* [Records for processing]:
******
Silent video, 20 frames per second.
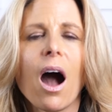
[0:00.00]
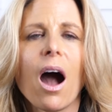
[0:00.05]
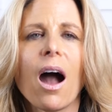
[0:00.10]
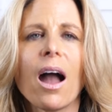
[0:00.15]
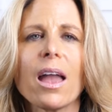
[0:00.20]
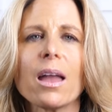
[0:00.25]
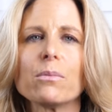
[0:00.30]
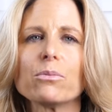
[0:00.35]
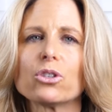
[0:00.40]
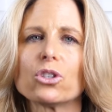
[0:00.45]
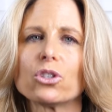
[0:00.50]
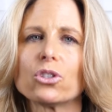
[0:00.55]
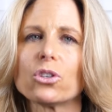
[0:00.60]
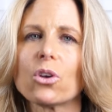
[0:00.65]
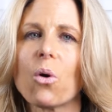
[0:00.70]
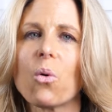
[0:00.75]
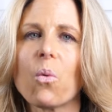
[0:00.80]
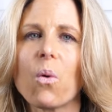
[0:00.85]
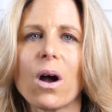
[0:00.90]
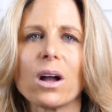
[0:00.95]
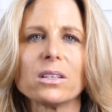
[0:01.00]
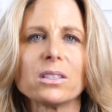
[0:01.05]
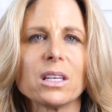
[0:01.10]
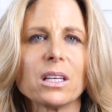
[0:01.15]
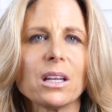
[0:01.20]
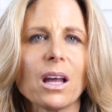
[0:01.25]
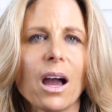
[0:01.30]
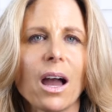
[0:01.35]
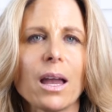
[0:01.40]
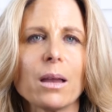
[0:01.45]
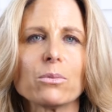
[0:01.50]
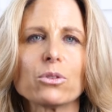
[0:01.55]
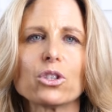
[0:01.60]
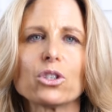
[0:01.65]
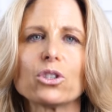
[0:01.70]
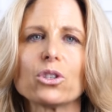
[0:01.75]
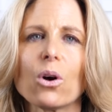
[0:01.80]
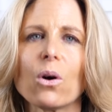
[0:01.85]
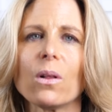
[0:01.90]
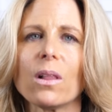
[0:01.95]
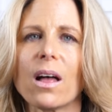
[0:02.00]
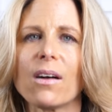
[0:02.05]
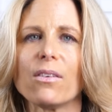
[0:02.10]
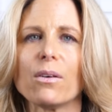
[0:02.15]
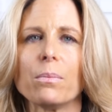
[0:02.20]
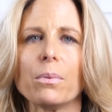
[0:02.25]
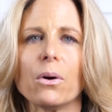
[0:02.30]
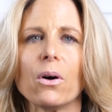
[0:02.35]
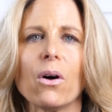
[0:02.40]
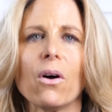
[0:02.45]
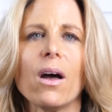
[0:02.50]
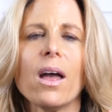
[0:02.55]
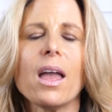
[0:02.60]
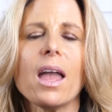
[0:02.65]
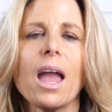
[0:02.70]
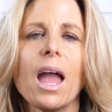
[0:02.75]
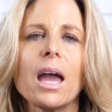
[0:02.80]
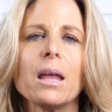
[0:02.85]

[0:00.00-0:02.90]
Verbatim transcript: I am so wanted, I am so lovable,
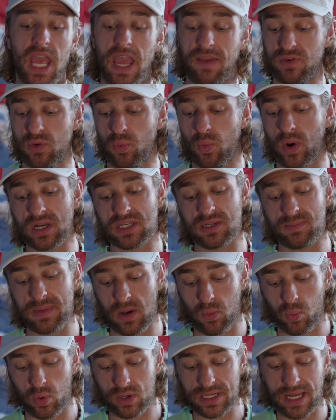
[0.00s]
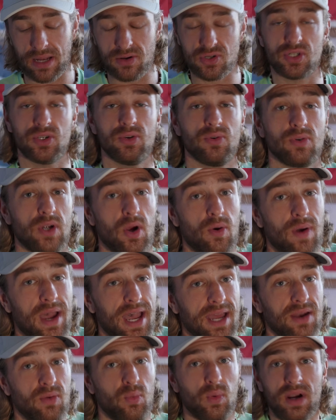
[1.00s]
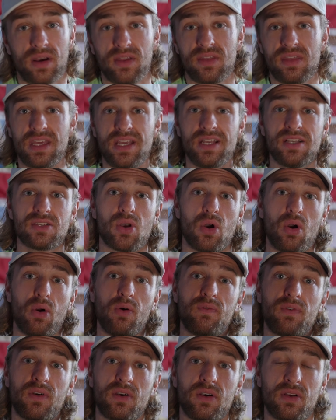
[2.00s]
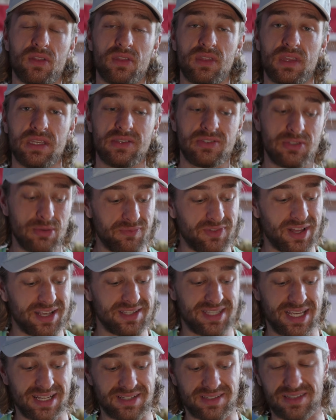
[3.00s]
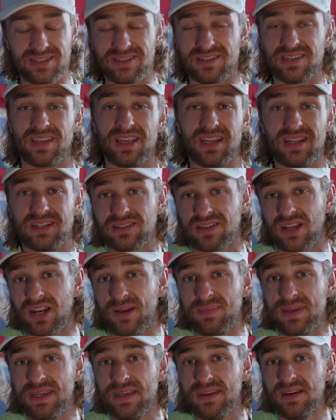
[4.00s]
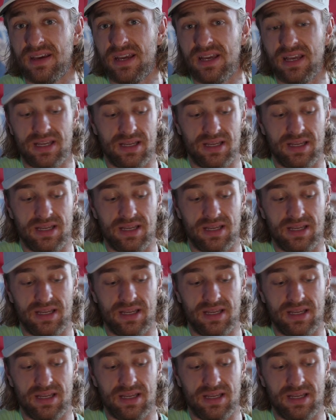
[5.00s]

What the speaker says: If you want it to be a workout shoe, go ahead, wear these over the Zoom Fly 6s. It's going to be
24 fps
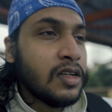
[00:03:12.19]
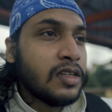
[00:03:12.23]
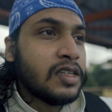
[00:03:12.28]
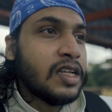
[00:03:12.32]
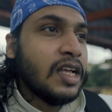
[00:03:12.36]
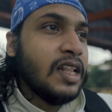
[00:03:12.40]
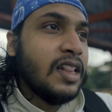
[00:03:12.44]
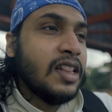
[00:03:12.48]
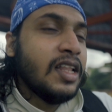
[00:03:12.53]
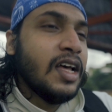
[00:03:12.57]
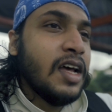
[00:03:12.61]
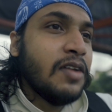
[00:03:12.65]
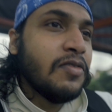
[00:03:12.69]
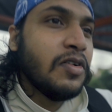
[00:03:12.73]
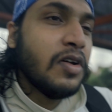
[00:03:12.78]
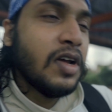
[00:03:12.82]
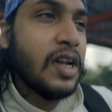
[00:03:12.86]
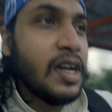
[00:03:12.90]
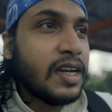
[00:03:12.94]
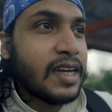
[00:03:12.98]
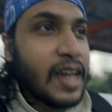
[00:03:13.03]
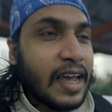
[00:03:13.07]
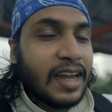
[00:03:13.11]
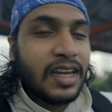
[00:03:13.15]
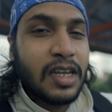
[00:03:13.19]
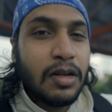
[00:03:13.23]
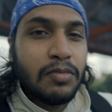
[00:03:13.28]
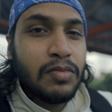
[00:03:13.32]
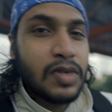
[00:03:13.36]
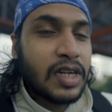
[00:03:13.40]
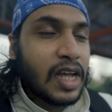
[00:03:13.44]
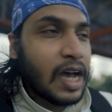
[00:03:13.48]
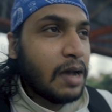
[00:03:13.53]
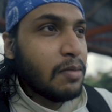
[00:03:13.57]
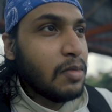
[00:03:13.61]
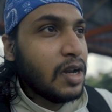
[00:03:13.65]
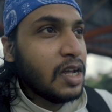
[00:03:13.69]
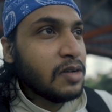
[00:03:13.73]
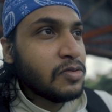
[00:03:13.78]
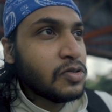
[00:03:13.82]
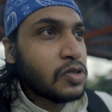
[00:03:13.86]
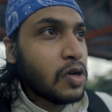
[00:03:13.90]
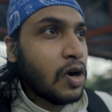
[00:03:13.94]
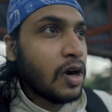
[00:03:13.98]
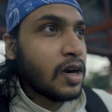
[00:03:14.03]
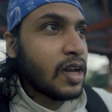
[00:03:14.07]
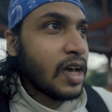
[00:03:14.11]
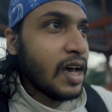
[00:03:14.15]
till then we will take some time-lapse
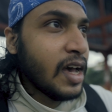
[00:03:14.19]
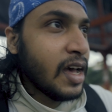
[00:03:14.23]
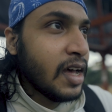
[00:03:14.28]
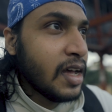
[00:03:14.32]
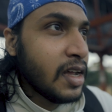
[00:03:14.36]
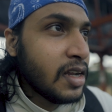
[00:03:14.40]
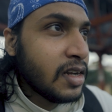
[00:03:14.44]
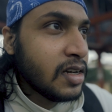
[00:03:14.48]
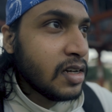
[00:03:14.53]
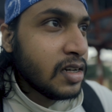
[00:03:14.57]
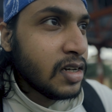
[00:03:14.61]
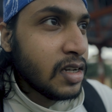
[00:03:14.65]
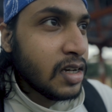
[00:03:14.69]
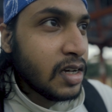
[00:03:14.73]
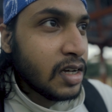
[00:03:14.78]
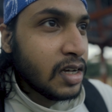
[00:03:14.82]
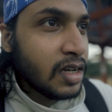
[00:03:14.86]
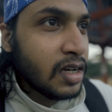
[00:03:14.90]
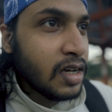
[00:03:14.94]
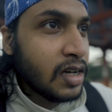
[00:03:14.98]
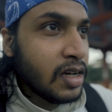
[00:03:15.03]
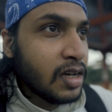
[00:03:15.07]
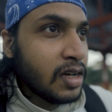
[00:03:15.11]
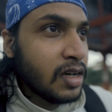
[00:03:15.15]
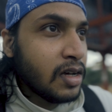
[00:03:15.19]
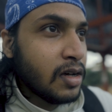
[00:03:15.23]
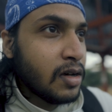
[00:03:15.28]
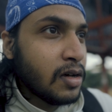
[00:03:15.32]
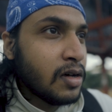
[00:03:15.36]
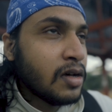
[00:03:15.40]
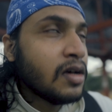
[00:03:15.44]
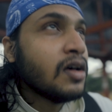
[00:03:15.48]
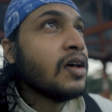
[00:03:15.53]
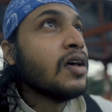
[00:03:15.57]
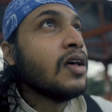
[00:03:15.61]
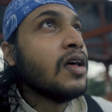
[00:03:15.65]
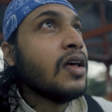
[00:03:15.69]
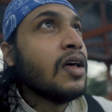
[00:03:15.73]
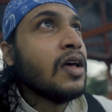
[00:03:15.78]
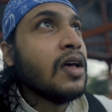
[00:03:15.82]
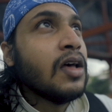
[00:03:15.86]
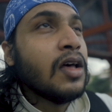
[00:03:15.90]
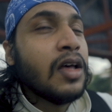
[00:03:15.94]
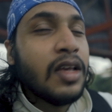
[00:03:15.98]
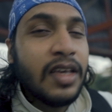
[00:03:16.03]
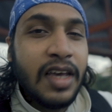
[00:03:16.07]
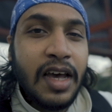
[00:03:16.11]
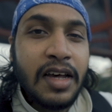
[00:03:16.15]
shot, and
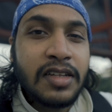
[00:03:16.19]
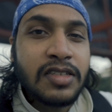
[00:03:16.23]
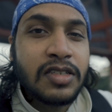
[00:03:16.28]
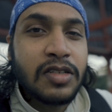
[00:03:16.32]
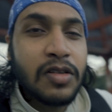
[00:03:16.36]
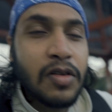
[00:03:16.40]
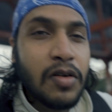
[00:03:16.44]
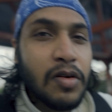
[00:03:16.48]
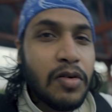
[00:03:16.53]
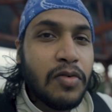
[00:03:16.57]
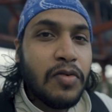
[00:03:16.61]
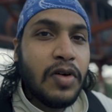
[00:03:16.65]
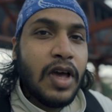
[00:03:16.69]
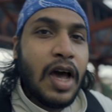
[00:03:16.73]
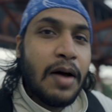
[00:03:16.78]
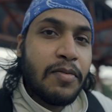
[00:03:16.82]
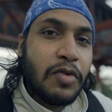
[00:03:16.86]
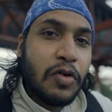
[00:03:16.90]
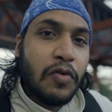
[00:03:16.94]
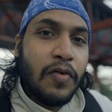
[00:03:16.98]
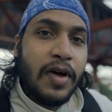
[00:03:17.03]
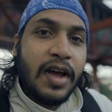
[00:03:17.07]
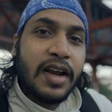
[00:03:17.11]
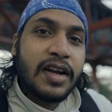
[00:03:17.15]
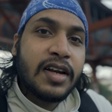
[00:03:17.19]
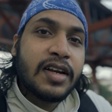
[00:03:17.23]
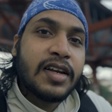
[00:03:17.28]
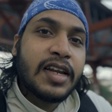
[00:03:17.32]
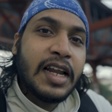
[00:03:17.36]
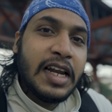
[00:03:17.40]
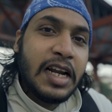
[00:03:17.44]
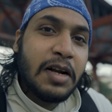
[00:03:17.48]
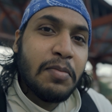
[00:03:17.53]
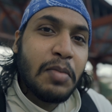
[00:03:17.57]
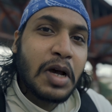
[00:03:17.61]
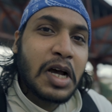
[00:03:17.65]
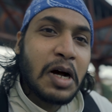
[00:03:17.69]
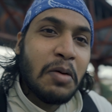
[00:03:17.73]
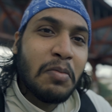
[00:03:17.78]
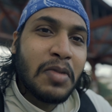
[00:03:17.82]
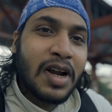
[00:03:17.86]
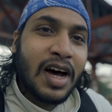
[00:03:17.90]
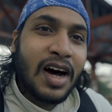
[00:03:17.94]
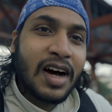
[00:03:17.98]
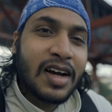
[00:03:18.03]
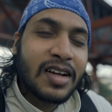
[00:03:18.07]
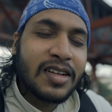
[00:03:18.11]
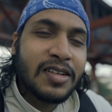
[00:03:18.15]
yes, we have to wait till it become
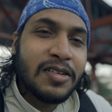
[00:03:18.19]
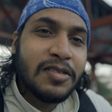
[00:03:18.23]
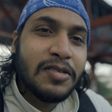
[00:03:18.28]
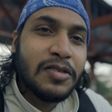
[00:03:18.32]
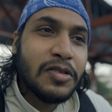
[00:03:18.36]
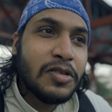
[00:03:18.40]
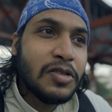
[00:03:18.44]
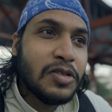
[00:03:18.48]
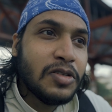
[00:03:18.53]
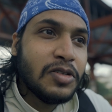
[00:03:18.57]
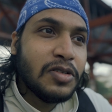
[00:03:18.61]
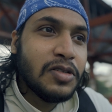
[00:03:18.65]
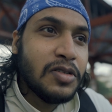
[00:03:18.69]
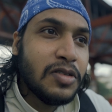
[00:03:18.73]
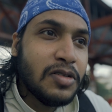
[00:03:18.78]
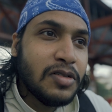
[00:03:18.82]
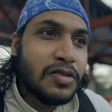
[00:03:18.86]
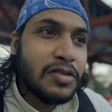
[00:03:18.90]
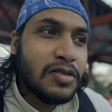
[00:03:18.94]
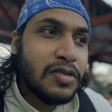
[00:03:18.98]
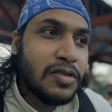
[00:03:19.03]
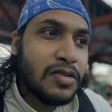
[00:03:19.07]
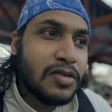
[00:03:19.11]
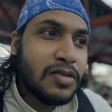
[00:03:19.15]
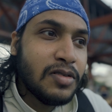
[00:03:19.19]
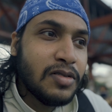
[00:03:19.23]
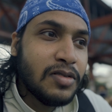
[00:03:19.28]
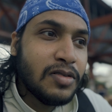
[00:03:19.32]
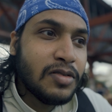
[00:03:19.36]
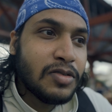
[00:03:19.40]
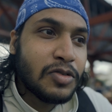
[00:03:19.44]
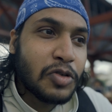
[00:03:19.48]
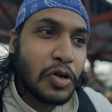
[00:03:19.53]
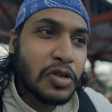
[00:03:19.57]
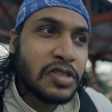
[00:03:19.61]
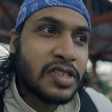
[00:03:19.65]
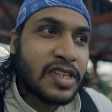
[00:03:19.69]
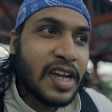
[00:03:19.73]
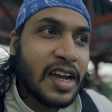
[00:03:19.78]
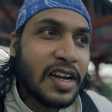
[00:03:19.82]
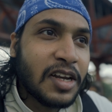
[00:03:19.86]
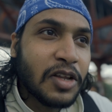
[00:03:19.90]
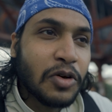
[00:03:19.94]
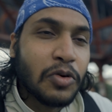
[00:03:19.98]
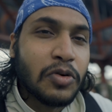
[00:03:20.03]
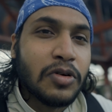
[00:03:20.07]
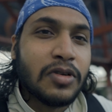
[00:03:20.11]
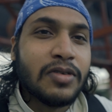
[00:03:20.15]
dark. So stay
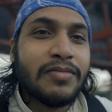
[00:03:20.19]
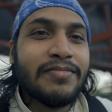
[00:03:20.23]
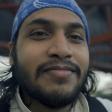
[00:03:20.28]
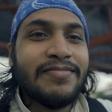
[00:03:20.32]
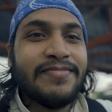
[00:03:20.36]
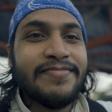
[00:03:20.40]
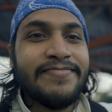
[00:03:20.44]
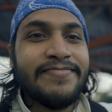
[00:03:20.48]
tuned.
******
* [Action item]: An exact copy of all the entries is required, and it must contain no pictures.

* [Result of the exercise]:
Silent video, 20 frames per second.
[0:00.00]
[0:00.05]
[0:00.10]
[0:00.15]
[0:00.20]
[0:00.25]
[0:00.30]
[0:00.35]
[0:00.40]
[0:00.45]
[0:00.50]
[0:00.55]
[0:00.60]
[0:00.65]
[0:00.70]
[0:00.75]
[0:00.80]
[0:00.85]
[0:00.90]
[0:00.95]
[0:01.00]
[0:01.05]
[0:01.10]
[0:01.15]
[0:01.20]
[0:01.25]
[0:01.30]
[0:01.35]
[0:01.40]
[0:01.45]
[0:01.50]
[0:01.55]
[0:01.60]
[0:01.65]
[0:01.70]
[0:01.75]
[0:01.80]
[0:01.85]
[0:01.90]
[0:01.95]
[0:02.00]
[0:02.05]
[0:02.10]
[0:02.15]
[0:02.20]
[0:02.25]
[0:02.30]
[0:02.35]
[0:02.40]
[0:02.45]
[0:02.50]
[0:02.55]
[0:02.60]
[0:02.65]
[0:02.70]
[0:02.75]
[0:02.80]
[0:02.85]

[0:00.00-0:02.90]
Verbatim transcript: I am so wanted, I am so lovable,
[0.00s]
[1.00s]
[2.00s]
[3.00s]
[4.00s]
[5.00s]

What the speaker says: If you want it to be a workout shoe, go ahead, wear these over the Zoom Fly 6s. It's going to be
24 fps
[00:03:12.19]
[00:03:12.23]
[00:03:12.28]
[00:03:12.32]
[00:03:12.36]
[00:03:12.40]
[00:03:12.44]
[00:03:12.48]
[00:03:12.53]
[00:03:12.57]
[00:03:12.61]
[00:03:12.65]
[00:03:12.69]
[00:03:12.73]
[00:03:12.78]
[00:03:12.82]
[00:03:12.86]
[00:03:12.90]
[00:03:12.94]
[00:03:12.98]
[00:03:13.03]
[00:03:13.07]
[00:03:13.11]
[00:03:13.15]
[00:03:13.19]
[00:03:13.23]
[00:03:13.28]
[00:03:13.32]
[00:03:13.36]
[00:03:13.40]
[00:03:13.44]
[00:03:13.48]
[00:03:13.53]
[00:03:13.57]
[00:03:13.61]
[00:03:13.65]
[00:03:13.69]
[00:03:13.73]
[00:03:13.78]
[00:03:13.82]
[00:03:13.86]
[00:03:13.90]
[00:03:13.94]
[00:03:13.98]
[00:03:14.03]
[00:03:14.07]
[00:03:14.11]
[00:03:14.15]
till then we will take some time-lapse
[00:03:14.19]
[00:03:14.23]
[00:03:14.28]
[00:03:14.32]
[00:03:14.36]
[00:03:14.40]
[00:03:14.44]
[00:03:14.48]
[00:03:14.53]
[00:03:14.57]
[00:03:14.61]
[00:03:14.65]
[00:03:14.69]
[00:03:14.73]
[00:03:14.78]
[00:03:14.82]
[00:03:14.86]
[00:03:14.90]
[00:03:14.94]
[00:03:14.98]
[00:03:15.03]
[00:03:15.07]
[00:03:15.11]
[00:03:15.15]
[00:03:15.19]
[00:03:15.23]
[00:03:15.28]
[00:03:15.32]
[00:03:15.36]
[00:03:15.40]
[00:03:15.44]
[00:03:15.48]
[00:03:15.53]
[00:03:15.57]
[00:03:15.61]
[00:03:15.65]
[00:03:15.69]
[00:03:15.73]
[00:03:15.78]
[00:03:15.82]
[00:03:15.86]
[00:03:15.90]
[00:03:15.94]
[00:03:15.98]
[00:03:16.03]
[00:03:16.07]
[00:03:16.11]
[00:03:16.15]
shot, and
[00:03:16.19]
[00:03:16.23]
[00:03:16.28]
[00:03:16.32]
[00:03:16.36]
[00:03:16.40]
[00:03:16.44]
[00:03:16.48]
[00:03:16.53]
[00:03:16.57]
[00:03:16.61]
[00:03:16.65]
[00:03:16.69]
[00:03:16.73]
[00:03:16.78]
[00:03:16.82]
[00:03:16.86]
[00:03:16.90]
[00:03:16.94]
[00:03:16.98]
[00:03:17.03]
[00:03:17.07]
[00:03:17.11]
[00:03:17.15]
[00:03:17.19]
[00:03:17.23]
[00:03:17.28]
[00:03:17.32]
[00:03:17.36]
[00:03:17.40]
[00:03:17.44]
[00:03:17.48]
[00:03:17.53]
[00:03:17.57]
[00:03:17.61]
[00:03:17.65]
[00:03:17.69]
[00:03:17.73]
[00:03:17.78]
[00:03:17.82]
[00:03:17.86]
[00:03:17.90]
[00:03:17.94]
[00:03:17.98]
[00:03:18.03]
[00:03:18.07]
[00:03:18.11]
[00:03:18.15]
yes, we have to wait till it become
[00:03:18.19]
[00:03:18.23]
[00:03:18.28]
[00:03:18.32]
[00:03:18.36]
[00:03:18.40]
[00:03:18.44]
[00:03:18.48]
[00:03:18.53]
[00:03:18.57]
[00:03:18.61]
[00:03:18.65]
[00:03:18.69]
[00:03:18.73]
[00:03:18.78]
[00:03:18.82]
[00:03:18.86]
[00:03:18.90]
[00:03:18.94]
[00:03:18.98]
[00:03:19.03]
[00:03:19.07]
[00:03:19.11]
[00:03:19.15]
[00:03:19.19]
[00:03:19.23]
[00:03:19.28]
[00:03:19.32]
[00:03:19.36]
[00:03:19.40]
[00:03:19.44]
[00:03:19.48]
[00:03:19.53]
[00:03:19.57]
[00:03:19.61]
[00:03:19.65]
[00:03:19.69]
[00:03:19.73]
[00:03:19.78]
[00:03:19.82]
[00:03:19.86]
[00:03:19.90]
[00:03:19.94]
[00:03:19.98]
[00:03:20.03]
[00:03:20.07]
[00:03:20.11]
[00:03:20.15]
dark. So stay
[00:03:20.19]
[00:03:20.23]
[00:03:20.28]
[00:03:20.32]
[00:03:20.36]
[00:03:20.40]
[00:03:20.44]
[00:03:20.48]
tuned.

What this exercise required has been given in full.